[EXERCISE REQUIREMENTS] Please repeat word for word the line containing "[37:26.33-37:27.33]" and every following line up to and including the last one below, pictures excluded.

[THE DATA]
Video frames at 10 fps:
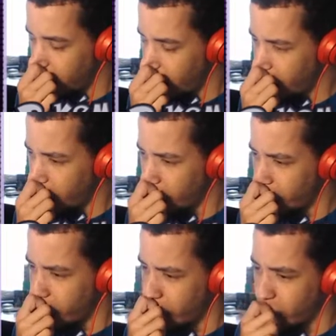
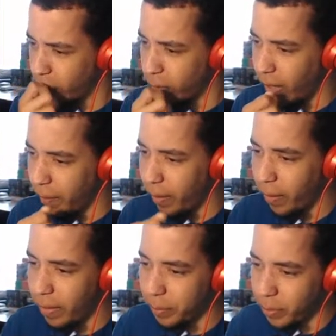Oh, I might
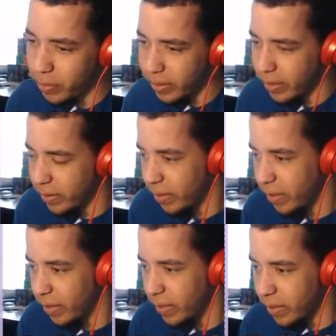wind up losing this.
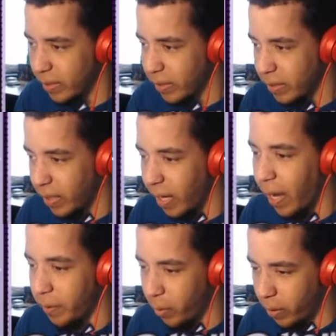
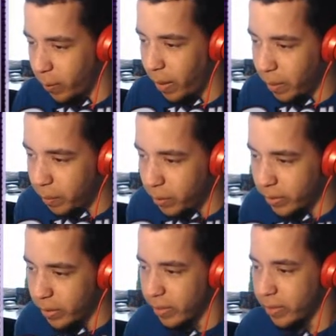I'm going to wind up
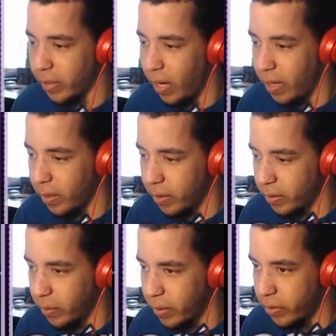losing this. All right,
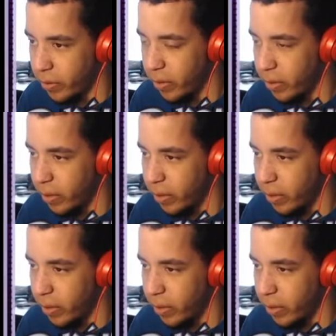let's switch.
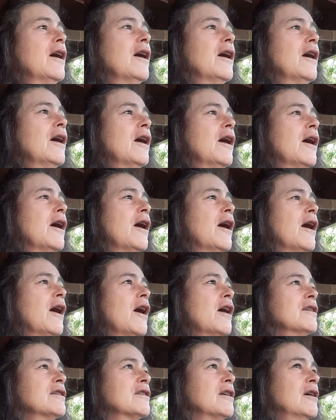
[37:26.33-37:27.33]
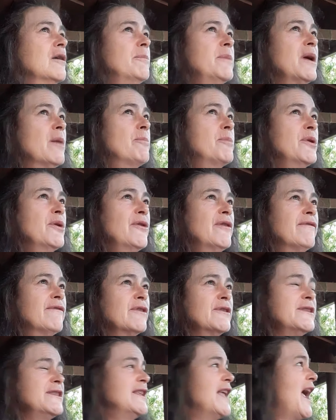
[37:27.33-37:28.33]
Oh, it's going to be a
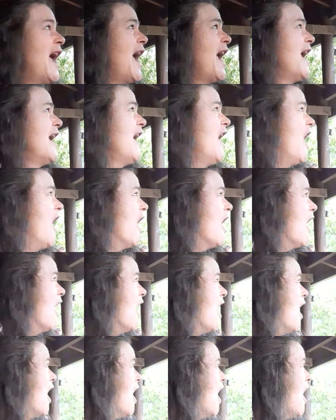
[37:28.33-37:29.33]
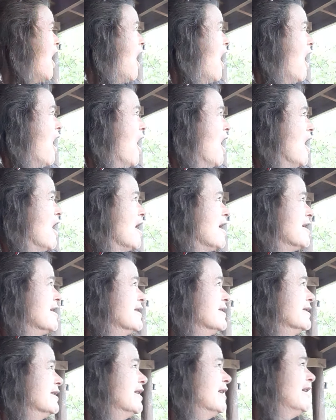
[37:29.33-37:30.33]
beautiful day.
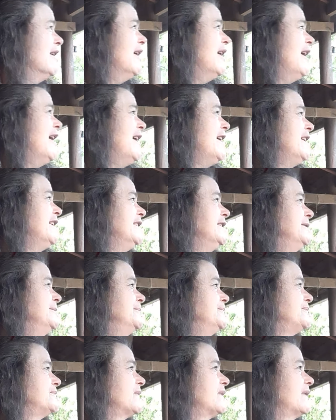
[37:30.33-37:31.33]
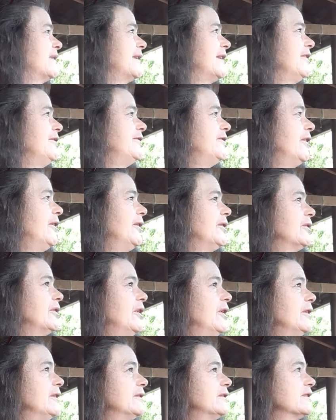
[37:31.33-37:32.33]
Oh, the fall
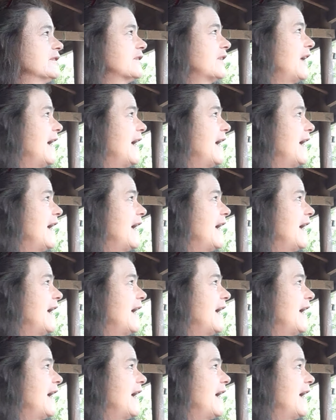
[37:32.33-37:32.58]
colors are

[ANSWER BOX]
[37:26.33-37:27.33]
[37:27.33-37:28.33]
Oh, it's going to be a
[37:28.33-37:29.33]
[37:29.33-37:30.33]
beautiful day.
[37:30.33-37:31.33]
[37:31.33-37:32.33]
Oh, the fall
[37:32.33-37:32.58]
colors are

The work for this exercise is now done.